Estamos nos preparando para uma campanha que vai ser muito difícil. Vivemos um momento em que a democracia no Brasil foi muito maltratada, temos um governo que não só flerta com o autoritarismo, mas instrumentaliza o assédio e a democracia. Esses comitês serão uma forma do PT começar a reforçar seu movimento de enraizamento territorial setorial, organizar a população, organizar os setores e fazer com que a gente tenha uma porosidade cada vez maior com o povo brasileiro. Isso vai ser fundamental para que a gente faça de 2022 o ano da recondução de Lula e da retomada da democracia, do desenvolvimento, dos direitos, da cultura e das políticas culturais. Os comitês serão instrumentos fundamentais para isso. Queremos construir 5.000 comitês até maio. Lançar o primeiro comitê de cultura na Mangueira, na comunidade, no lugar de resistência, no lugar fundamental para o samba brasileiro, num espaço tão simbólico daquilo que almejamos priorizar, é muito simbólico. Nós queremos construir uma relação muito orgânica nas comunidades, nos núcleos e nos espaços de militância mais diversos. Espero que consigamos construir com essa iniciativa uma sociedade mais mobilizada para as causas que defendemos. Então acho que esse é um movimento elementar, central, que a gente está construindo.

  • Falando um pouco sobre uma possível eleição do presidente Lula, o que você pensa ser importante para reconstruirmos as políticas públicas de cultura abandonadas pelo governo Bolsonaro?

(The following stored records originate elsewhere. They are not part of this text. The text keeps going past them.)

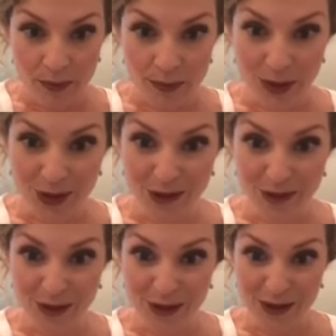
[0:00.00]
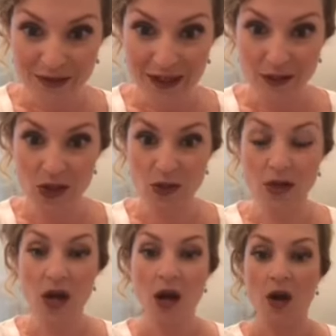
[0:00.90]
Beautiful, doing video soon.
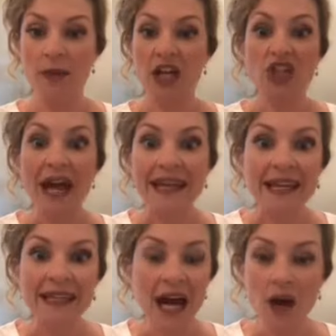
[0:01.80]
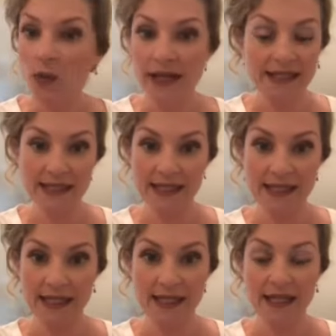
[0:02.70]
Oh my gosh, I cannot wait to
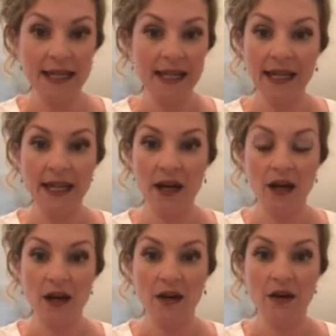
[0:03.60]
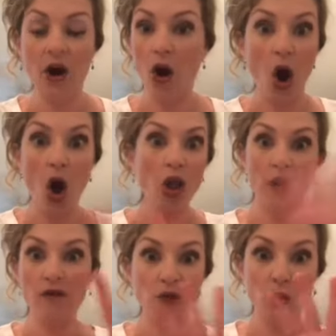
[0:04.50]
see any or all
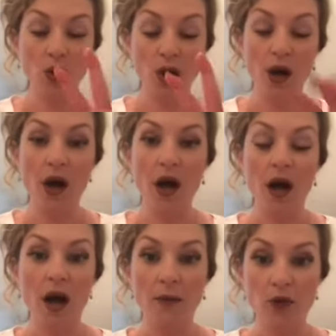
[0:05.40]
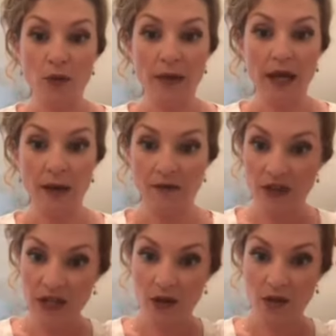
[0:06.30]
of your makeup
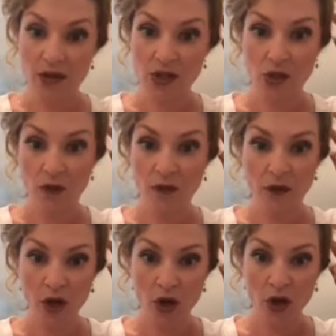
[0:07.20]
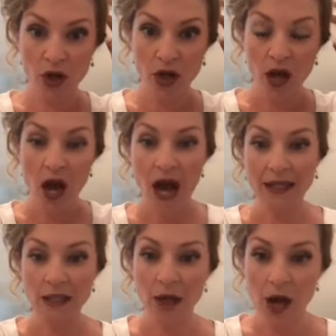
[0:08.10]
videos. So Fern, I
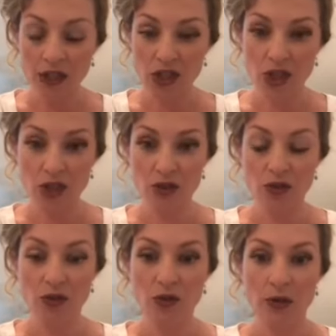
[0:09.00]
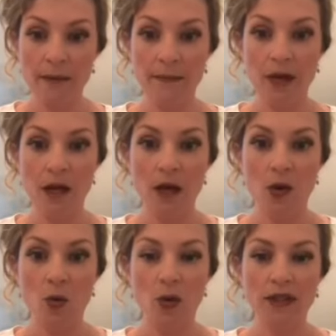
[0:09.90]
lost you.
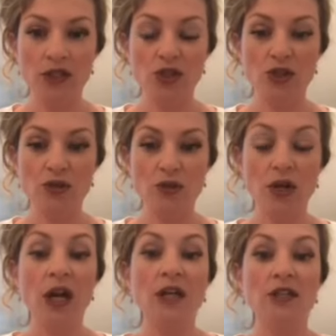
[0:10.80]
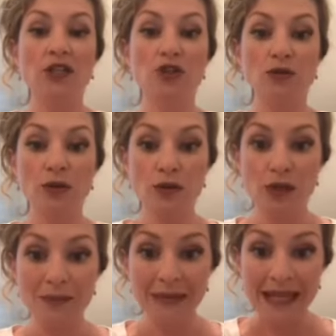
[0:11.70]
What did you
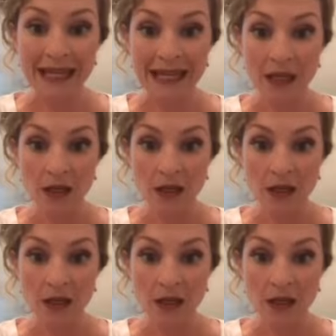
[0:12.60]
lose me?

Bom, o nível de perseguição ao setor cultural que vivemos nesse momento é inaudito. Assim, mesmo em períodos em que estávamos em regimes autoritários, não havia um ataque tão frontal às instituições culturais e um tratamento tão bestial da cultura e de seus fazedores como no governo Bolsonaro. Tanto é que uma de suas primeiras medidas como presidente foi extinguir o ministério da cultura e o rebaixar a uma secretaria que, na verdade, tem a função de desmontar as políticas culturais e asfixiar as possibilidades de produção de cultura no país. O presidente Lula já assumiu o compromisso de recriar o Ministério da Cultura e de reforçar a constituição de um novo ciclo de políticas culturais. Temos falado muito que a cultura não é parte do problema, ao contrário, ela é parte da solução dos problemas dos brasileiros. Quando falamos de um momento de crise, como a que estamos vivendo agora, a cultura tem a capacidade para atrair investimento e dar um retorno fundamental em termos de retomada da renda, do emprego, das possibilidades de reencontro das pessoas com um ambiente social mais saudável. A gente sabe que a cultura tem impactos muito relevantes, vimos agora com a pandemia, quantos trabalhadores e trabalhadoras foram afetados pelo desmantelamento de apresentações, espetáculos e exposições. Nós queremos a retomada de uma estrutura de ministério para fazer uma política cultural forte, com muita participação dos fazedores de cultura. Esse é o jeito que a gente tem de governar e de fazer política. É fundamental pensar num horizonte de futuro para o país da gente, pensar no projeto de desenvolvimento, até por que quando falamos em desenvolvimento, temos que falar do horizonte da criatividade, do futuro que isso impõe. Estamos na fronteira daquilo que os economistas chamam de 4° Revolução Industrial, a economia da cultura pode gerar milhões de oportunidades para os jovens brasileiros talentosos e criativos que, nesse momento, estão sendo desperdiçados por falta de apoio e cuidado do governo Bolsonaro. Não temos como falar de soberania nacional sem levar em conta nossas identidades e as mais diversas expressões culturais que nos atravessam. É isso que o presidente Lula tem falado em cada entrevista e que anima o nosso horizonte.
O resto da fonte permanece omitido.